=== Section Start ===

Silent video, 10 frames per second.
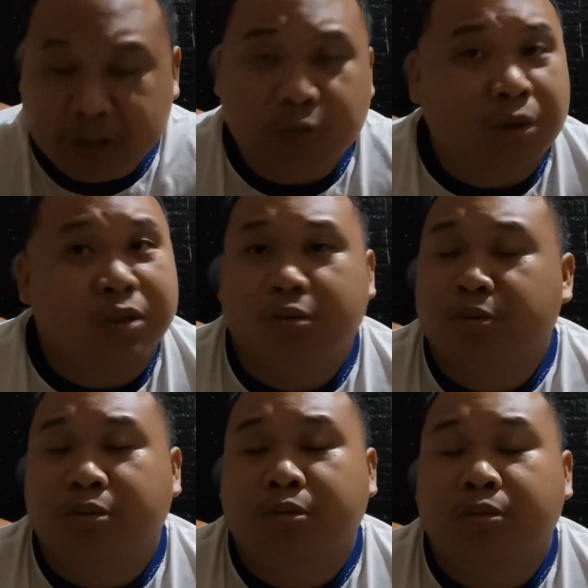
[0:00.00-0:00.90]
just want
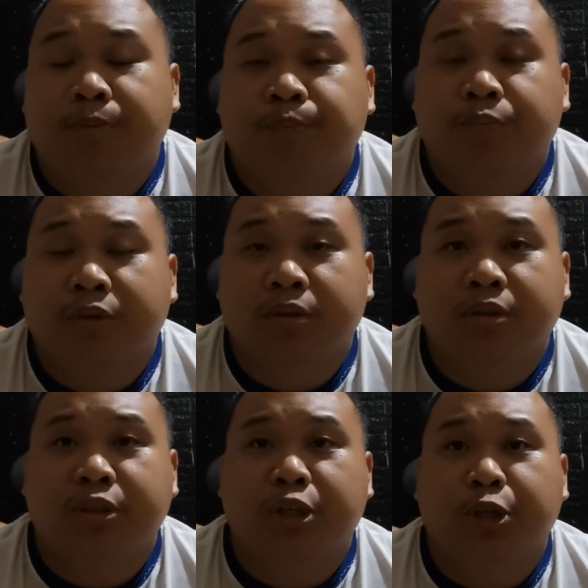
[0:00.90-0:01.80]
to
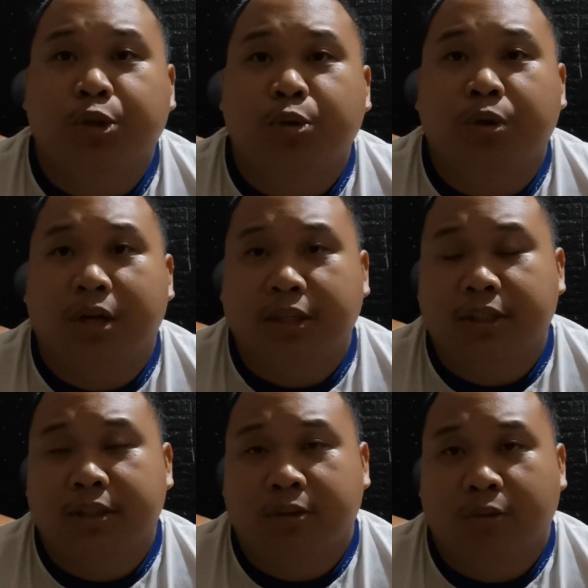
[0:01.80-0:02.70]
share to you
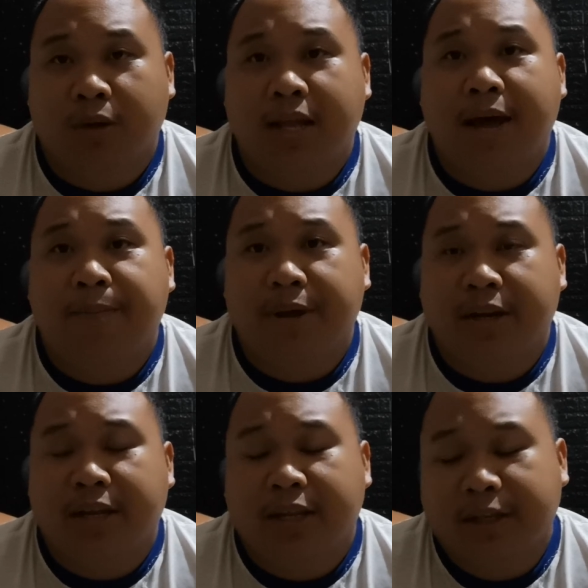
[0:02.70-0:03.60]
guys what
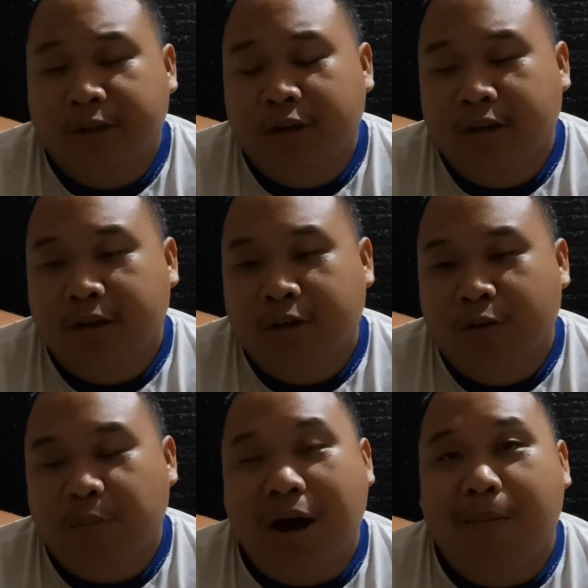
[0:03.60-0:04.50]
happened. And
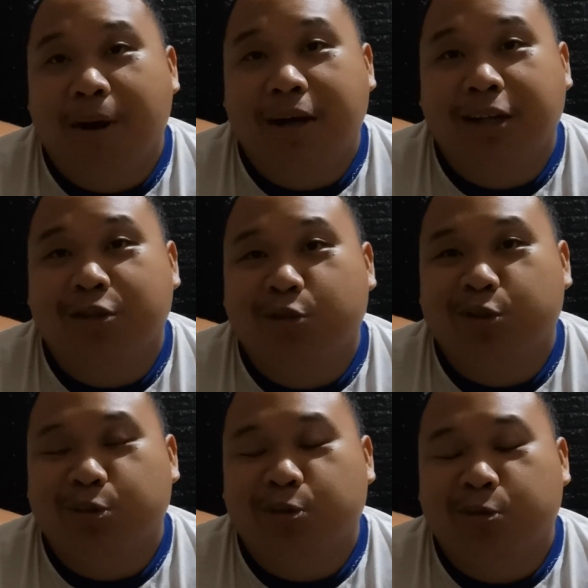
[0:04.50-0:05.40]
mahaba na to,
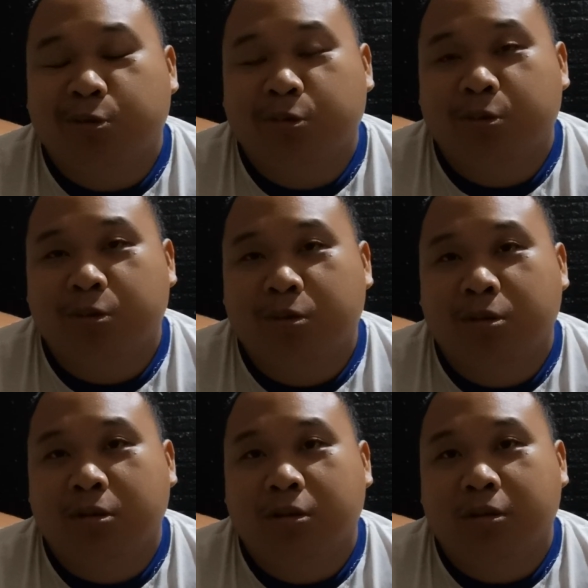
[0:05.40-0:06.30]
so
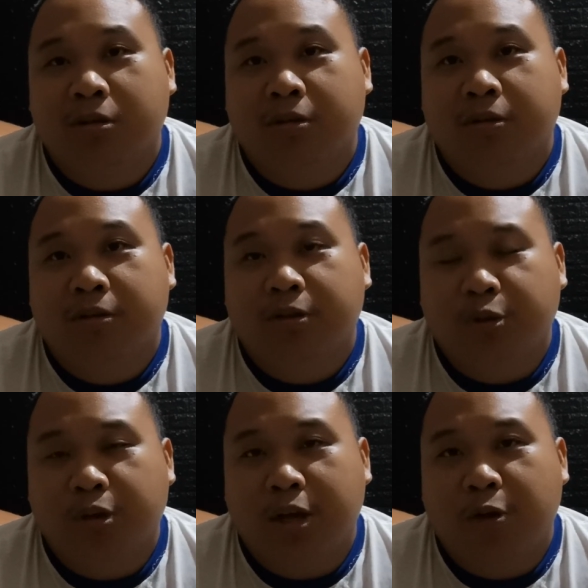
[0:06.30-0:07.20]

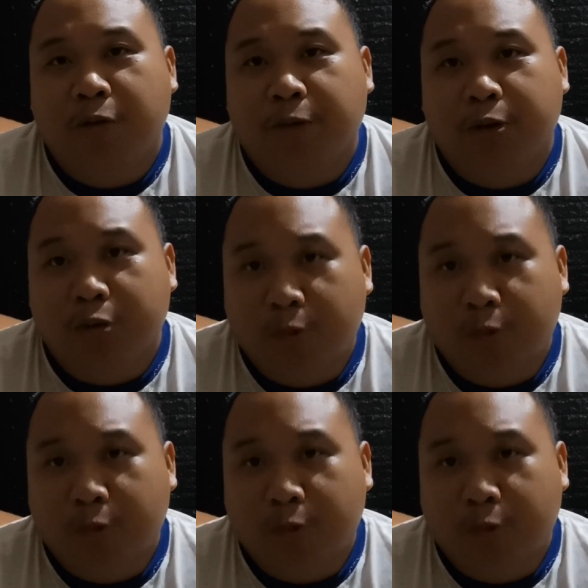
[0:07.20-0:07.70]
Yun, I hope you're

=== Section End ===

→ Requirement: The entries above need an exact copy without their pictures.

→ Your solution:
Silent video, 10 frames per second.
[0:00.00-0:00.90]
just want
[0:00.90-0:01.80]
to
[0:01.80-0:02.70]
share to you
[0:02.70-0:03.60]
guys what
[0:03.60-0:04.50]
happened. And
[0:04.50-0:05.40]
mahaba na to,
[0:05.40-0:06.30]
so
[0:06.30-0:07.20]

[0:07.20-0:07.70]
Yun, I hope you're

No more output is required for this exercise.